The Student News Site of Tarrant County College

The Collegian

The Student News Site of Tarrant County College

The Collegian

Indiana basketball coach levels another program

By John Garces/sports editor

The once-proud basketball program of the Indiana Hoosiers has been tarnished thanks to the actions of its now former head coach Kelvin Sampson.

Sampson, who was hired to restore the winning tradition of Hoosier basketball, was forced to resign Feb. 22 in the wake of several alleged NCAA sanctions.

The allegations stem from the improper use of a cell phone to call recruits.

Sampson is alleged to have gone well over the allotted number of calls that the NCAA allows coaches to make to recruits.

The most damaging allegation of all claims, Sampson lied to NCAA investigators when asked if he knowingly lied to NCAA investigators about his illegal conduct.

Sampson was hired despite a shady track record that saw him under internal investigation at Oklahoma for the same thing.

When he resigned abruptly to take the Indiana job, he left the Sooners behind to take the NCAA punishment for his crimes.

But Sampson’s numerous indiscretions appear to be just the tip of the iceberg as far as Indiana’s troubles go.

Despite widespread support for the decision by the fans and boosters of the school and college basketball fans nationwide, there were, and perhaps still are, some Indiana basketball players who see things differently.

Six IU players failed to show for practice under interim head coach Dan Dakich, presumably because they didn’t want to see Sampson fired, and Dakich wasn’t the player’s choice for the new coach.

It appeared that those players had come to their senses by Feb. 23 as all of them made the trip for the team’s first post-Sampson game. But several had Sampson’s initials written on their shoes as a tribute of sorts.
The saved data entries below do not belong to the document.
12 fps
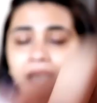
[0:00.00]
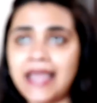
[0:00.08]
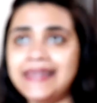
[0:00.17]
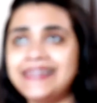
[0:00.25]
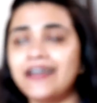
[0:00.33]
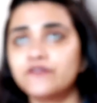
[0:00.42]

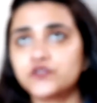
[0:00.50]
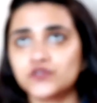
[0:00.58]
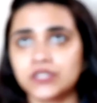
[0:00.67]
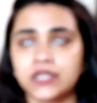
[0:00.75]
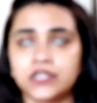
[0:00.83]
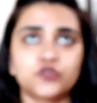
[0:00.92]
I loved
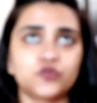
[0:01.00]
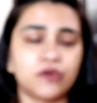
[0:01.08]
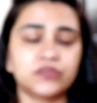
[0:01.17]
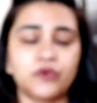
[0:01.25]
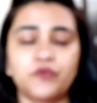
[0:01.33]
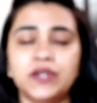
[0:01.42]
using it
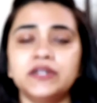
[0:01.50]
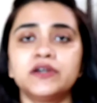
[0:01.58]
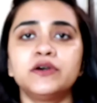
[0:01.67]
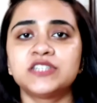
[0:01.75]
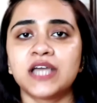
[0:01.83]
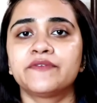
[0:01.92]
throughout the
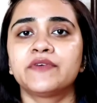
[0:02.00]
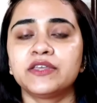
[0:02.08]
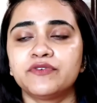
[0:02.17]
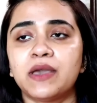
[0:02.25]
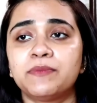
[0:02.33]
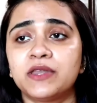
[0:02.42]
winter,
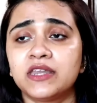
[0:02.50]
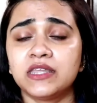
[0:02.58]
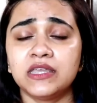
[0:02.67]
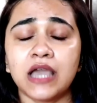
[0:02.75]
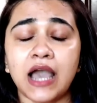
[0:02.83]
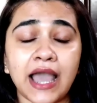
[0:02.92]
January,
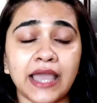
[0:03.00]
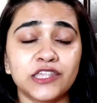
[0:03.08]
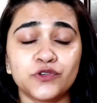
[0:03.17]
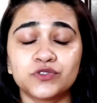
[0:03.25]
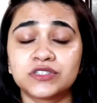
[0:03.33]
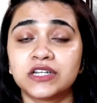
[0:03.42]
February. I
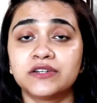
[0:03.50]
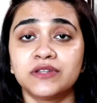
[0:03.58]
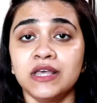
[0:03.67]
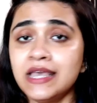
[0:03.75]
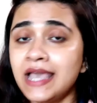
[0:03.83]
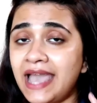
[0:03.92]
used it,
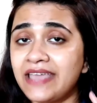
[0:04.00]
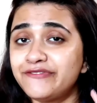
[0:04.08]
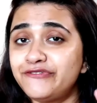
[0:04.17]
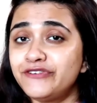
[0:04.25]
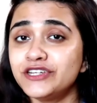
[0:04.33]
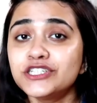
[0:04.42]
I
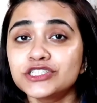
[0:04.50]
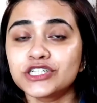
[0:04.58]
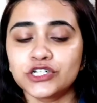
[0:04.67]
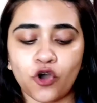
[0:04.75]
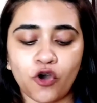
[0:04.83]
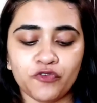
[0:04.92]
finished
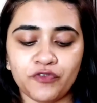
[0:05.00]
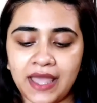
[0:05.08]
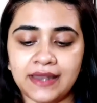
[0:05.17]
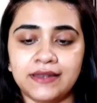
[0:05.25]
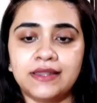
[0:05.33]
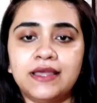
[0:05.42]
it off,
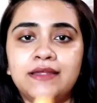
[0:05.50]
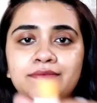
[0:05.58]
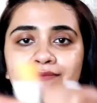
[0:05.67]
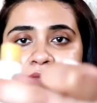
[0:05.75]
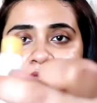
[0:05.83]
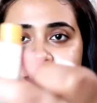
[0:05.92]
and
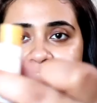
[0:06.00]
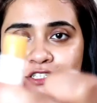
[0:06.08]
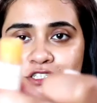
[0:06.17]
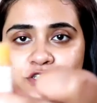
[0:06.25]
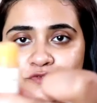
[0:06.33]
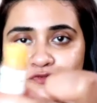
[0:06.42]
it's
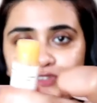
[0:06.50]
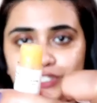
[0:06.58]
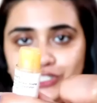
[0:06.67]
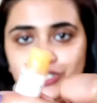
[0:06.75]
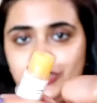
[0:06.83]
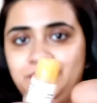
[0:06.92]
just
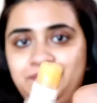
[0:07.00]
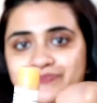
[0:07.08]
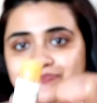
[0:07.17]
finished.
This situation is troublesome because the NCAA and all its member universities apparently have let their sports programs run amok to the point that “win at all cost” seems to have replaced the usual mantra of “fair play.”

Indiana is a good example.

Sampson was hired to replace Mike Davis, who, as the guy who replaced the legendary Bob Knight, was never liked at the school and was told he didn’t win enough despite leading the team to a Final Four appearance during his tenure.

Davis was a nice guy accused of not winning enough and was replaced by a guy with a better winning percentag, but a history of problems with the NCAA.

It’s time for the world of college athletics to take a look in the mirror; otherwise, guys like Sampson will continue taking jobs away from guys who deserve to have them.